BishopAccountability.org

Exit of Sisters of Charity from St Vincent’s a victory for people power

By Paul Cullen
Irish Times
May 30, 2017

http://www.irishtimes.com/news/health/exit-of-sisters-of-charity-from-st-vincent-s-a-victory-for-people-power-1.3100779

The Parents for Choice march on May 7th in Dublin against religious ownership of the planned new national maternity hospital.
Photo by Nick Bradshaw

Former master of the National Maternity Hospital Dr Peter Boylan spoke out against the interests of his alma mater.
Photo by Brenda Fitzsimons

National Maternity Hospital chief operations officer Kay Connolly, Minister for Health Simon Harris and NMH master Rhona Mahony with a model of the planned new national maternity hospital.
Photo by Cyril Byrne

The announcement by the Sisters of Charity that they are ending their involvement with St Vincent’s Hospital at Elm Park, Dublin, after 183 years is a major turning point in the history of religious involvement in Irish healthcare.

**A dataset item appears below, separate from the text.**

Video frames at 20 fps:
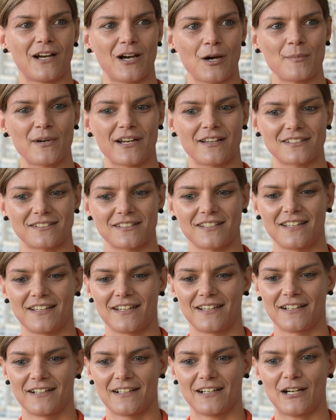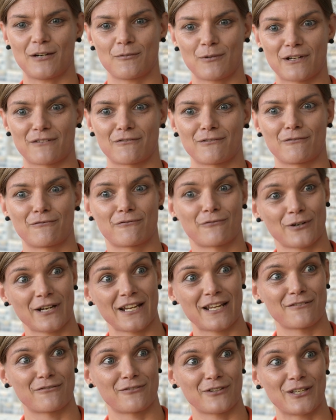how about I work for
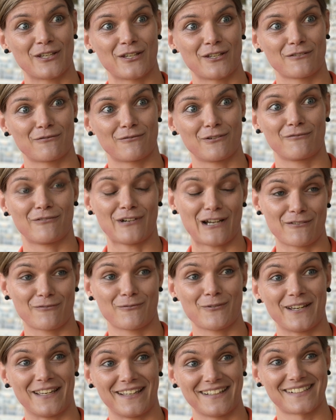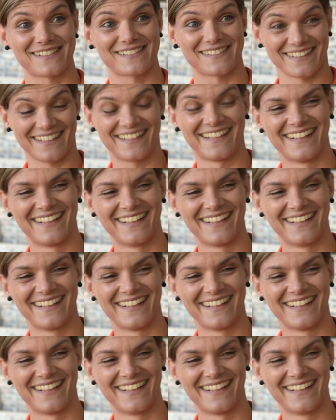free for you for 5 weeks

It also represents a huge victory for “people power”, much of it expressed online after controversy erupted last month over the fact that the nuns would, through their ownership of St Vincent’s, also take control of the new national maternity hospital to be built on the same campus.

The “people” who made the running on the issue were unhappy at the extent of religious involvement in healthcare, and incensed at the notion that this involvement might be increased further though the “gifting” of ownership of the maternity hospital to the Sisters of Charity.

In Dr Peter Boylan, former master of the National Maternity Hospital (NMH), this viewpoint found an unlikely, yet articulate and determined, hero. Now in retirement, Dr Boylan spoke out against the interests of his alma mater, which had already signed up to the deal mediated last November that would give the nuns ultimate ownership of the site.

For his efforts, he was effectively forced to resign from the board of Holles Street. In the court of public opinion, however, he emerged as a clear victor in the debate. Repeatedly, he asked why the State was gifting a €300 million project to a religious order, a question that went went unanswered.

Guarantees

It is true, as the NMH tried to point out, that questions of ownership would have little sway on the vast majority of work carried out in the new facility. Last November’s agreement also contained guarantees of clinical independence for the maternity hospital, though a closer examination of the document unpicked these to some extent.